A máxima que a Polícia prende e a justiça solta, soa no Brasil como uma ideologia. Seguindo as mais de 18 Teses do STJ, que não reconhece o exercício legítimo da abordagem policial e por consequência, anulam indiscriminadamente toda e qualquer prisão realizada pela Polícia. Agora como uma lei, passa a ser seguida pelo país afora, e infelizmente pelo TJ paulista, que era a que resistia, mas agora parece ter jogado a toalha. Nesta decisão, vemos o Tribunal de Justiça Paulista. Seguindo os mesmos rumos. O magistrado, a nosso ver, é até contraditório nos próprios argumentos:
O desembargador mencionou precedente da 6ª Turma do Superior Tribunal de Justiça.
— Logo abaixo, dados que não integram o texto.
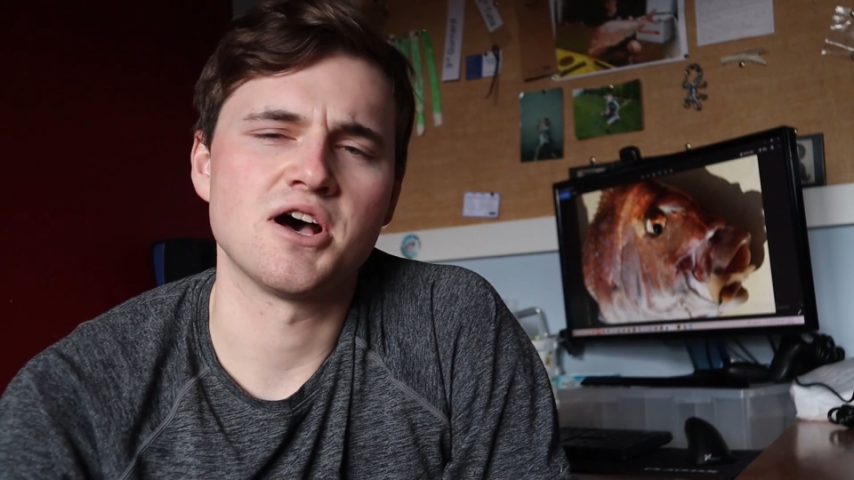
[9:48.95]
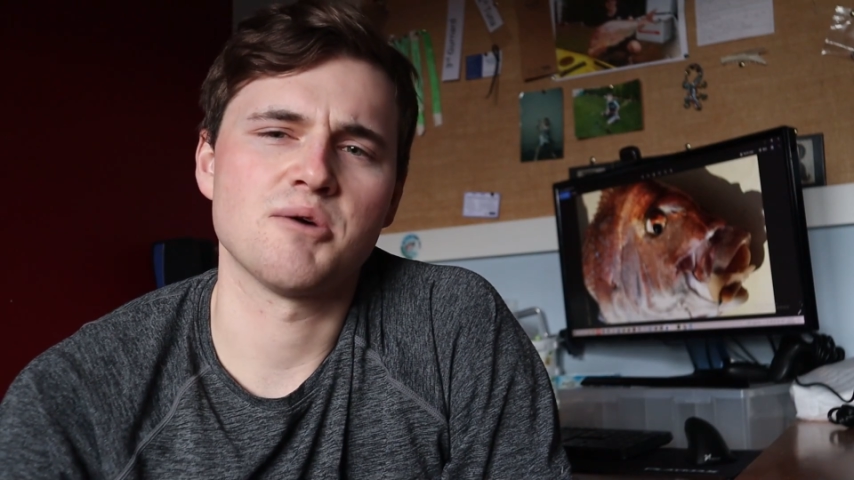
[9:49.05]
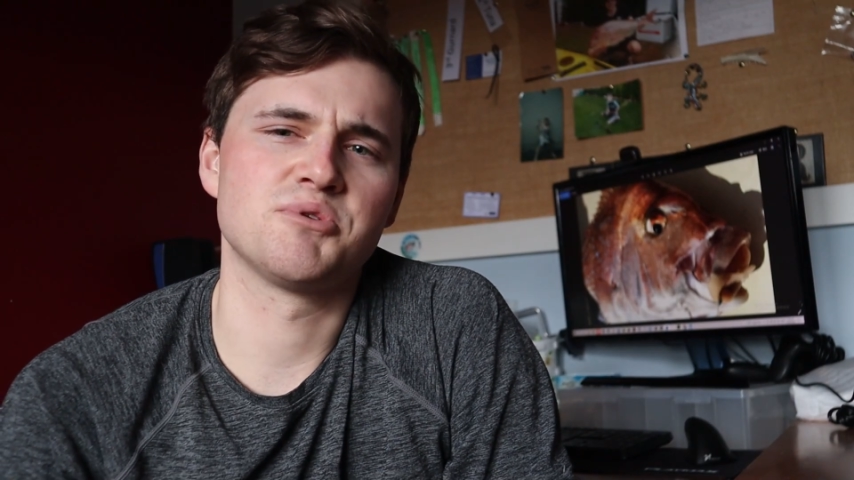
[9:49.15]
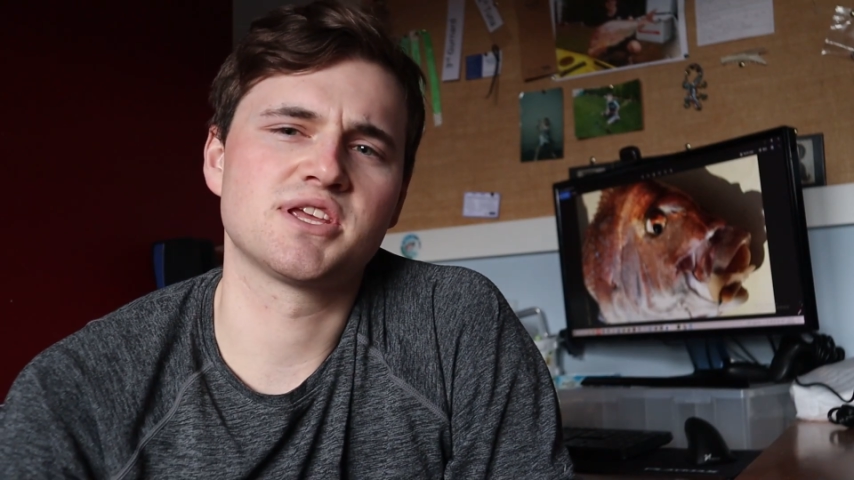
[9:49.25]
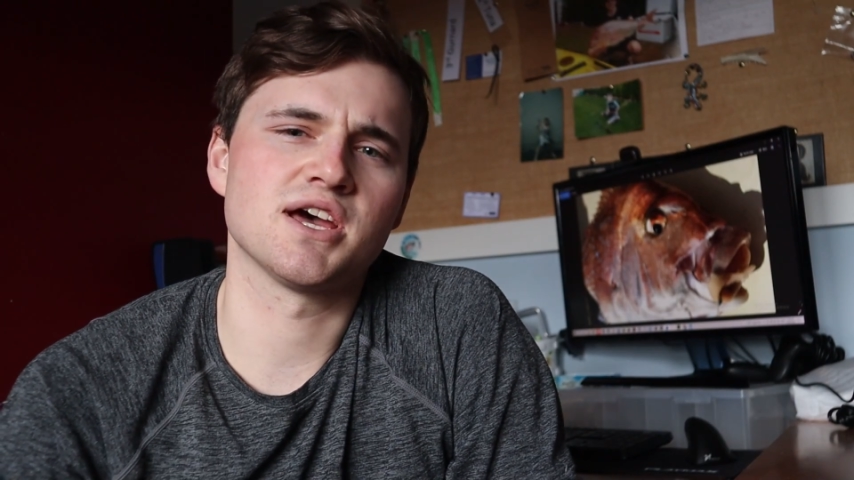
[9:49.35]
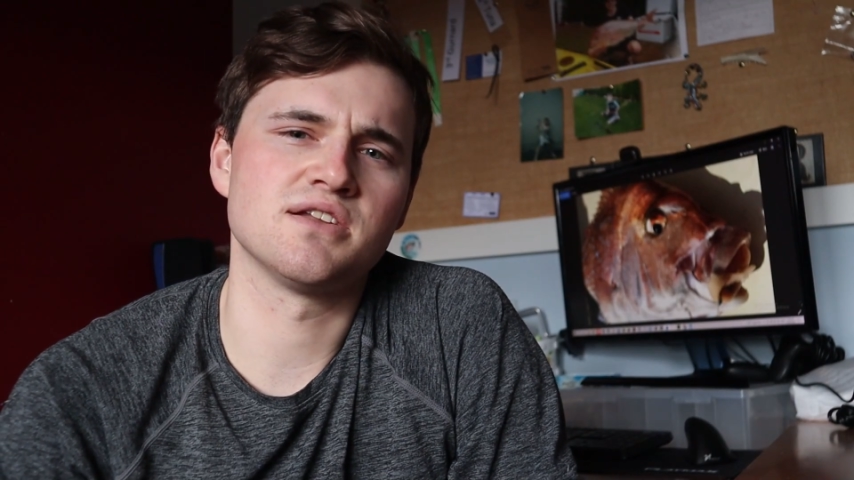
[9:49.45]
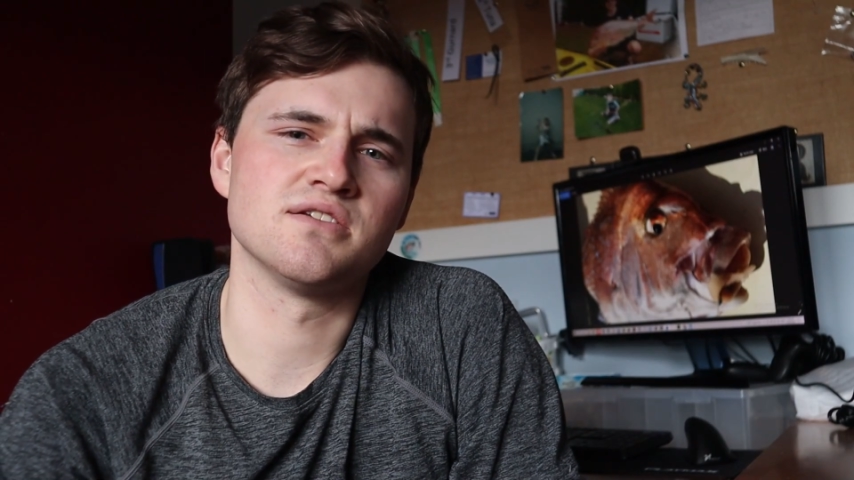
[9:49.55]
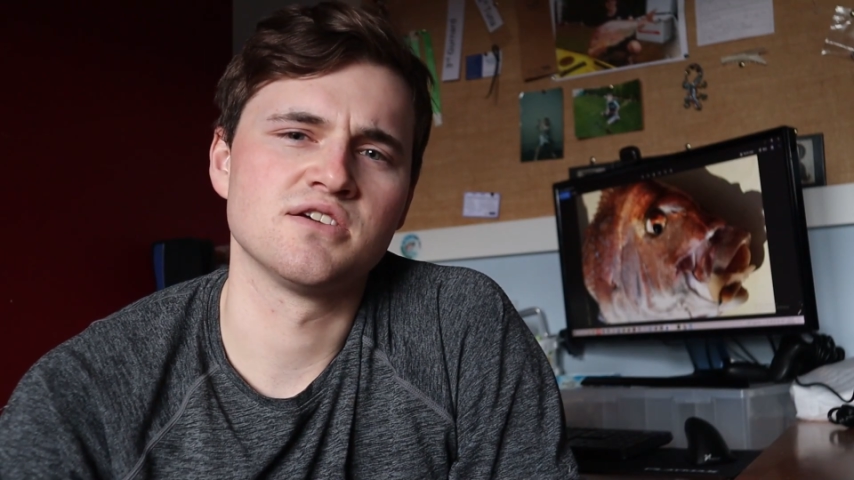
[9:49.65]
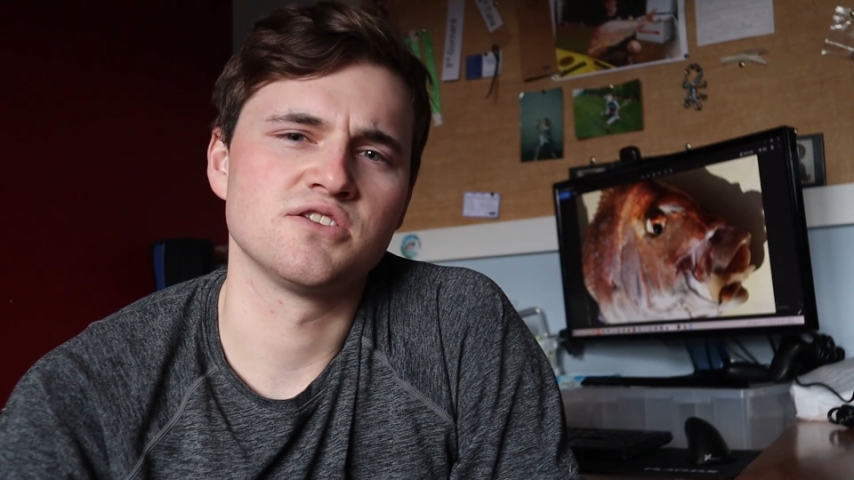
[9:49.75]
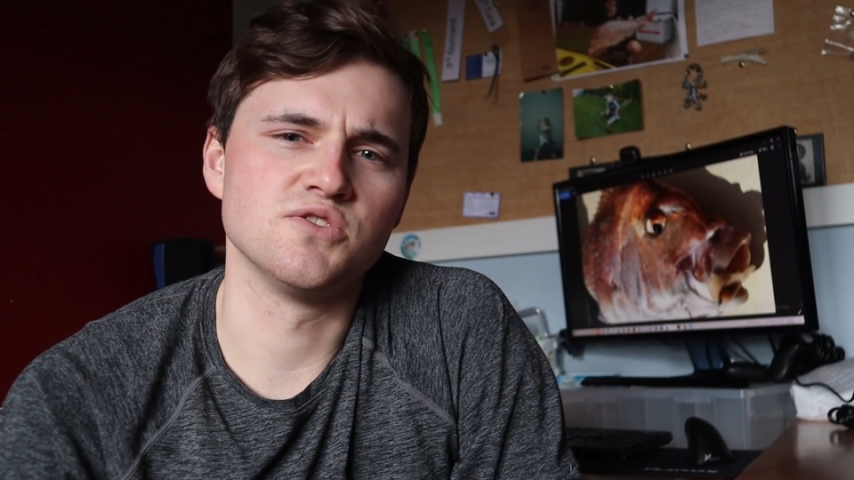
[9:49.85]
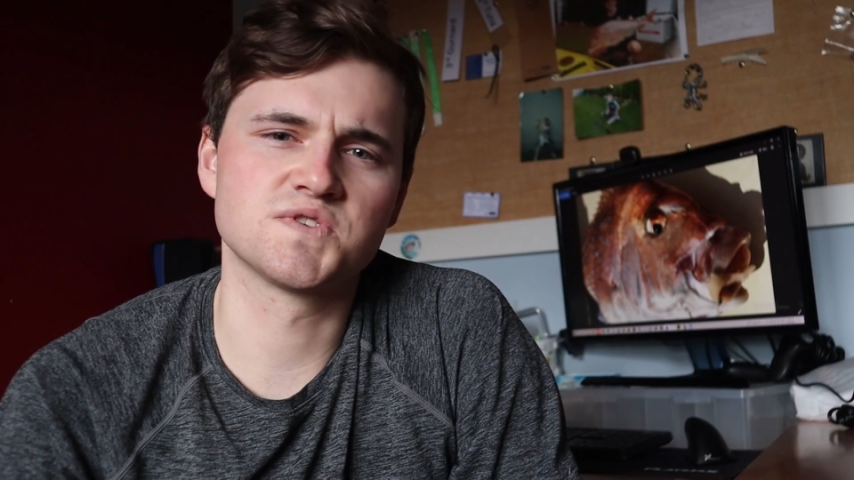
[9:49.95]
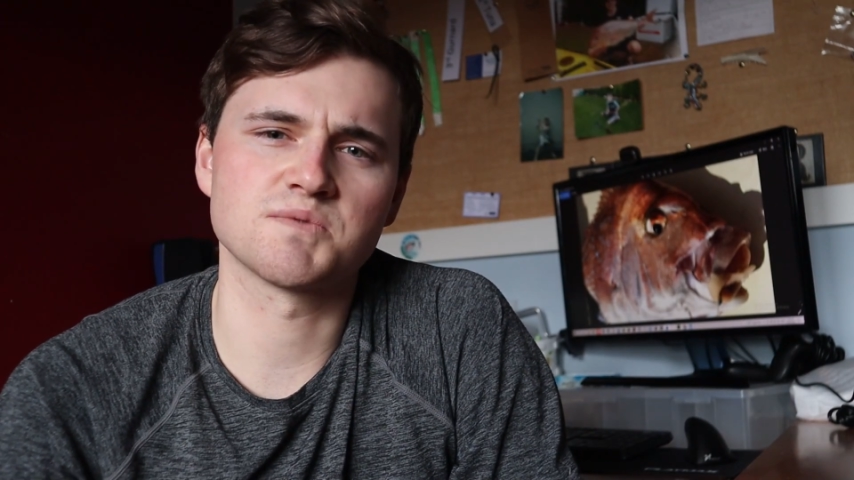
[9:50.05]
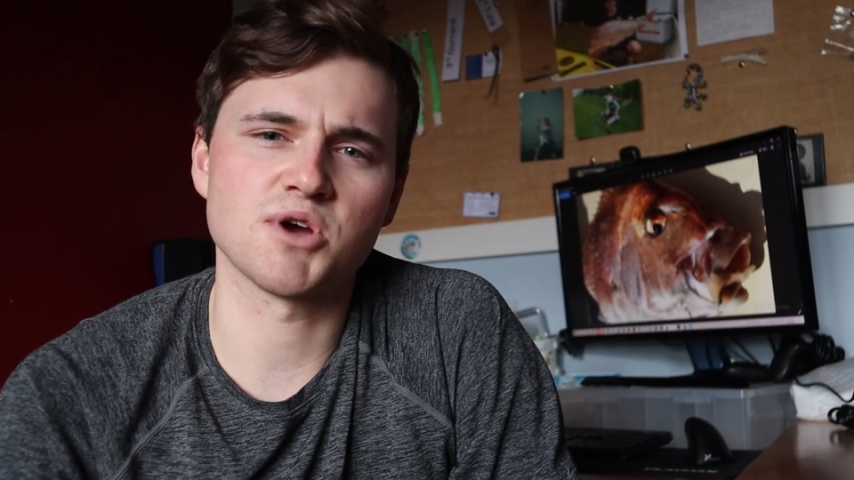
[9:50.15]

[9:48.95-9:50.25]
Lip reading: I've begun using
No RHC 158.580, a corte fixou que a busca pessoal ou veicular sem mandado judicial exige fundada suspeita (justa causa) de que a pessoa esteja na posse de drogas, armas ou outros objetos que indiquem a prática de crime, evidenciando-se a urgência de execução da diligência.
Mas qual a razão plausível de uma abordagem policial se não for realmente buscar entre outros, objeto de crime, o que de fato houve: o criminoso estava com um celular roubado. Mas temos mais um caso beneficiando apenas o bandido. Afinal o ativismo judicial, entende que ele bandido, é um coitadinho, um excluído da sociedade e que pode tranquilamente andar com um celular roubado. A vítima!!!! A que compre outro. E a militância política da decisão não para por aí, supõe o magistrado, sem nenhuma evidência fática, apenas em ilações ativistas, que a abordagem só foi realizada por conta da cor da pele do criminoso, que se frise estava com um celular roubado.
Todos os dias, com decisões garantistas assim, se decreta o fim da atividade policial. A pergunta é: quem ganha com isso?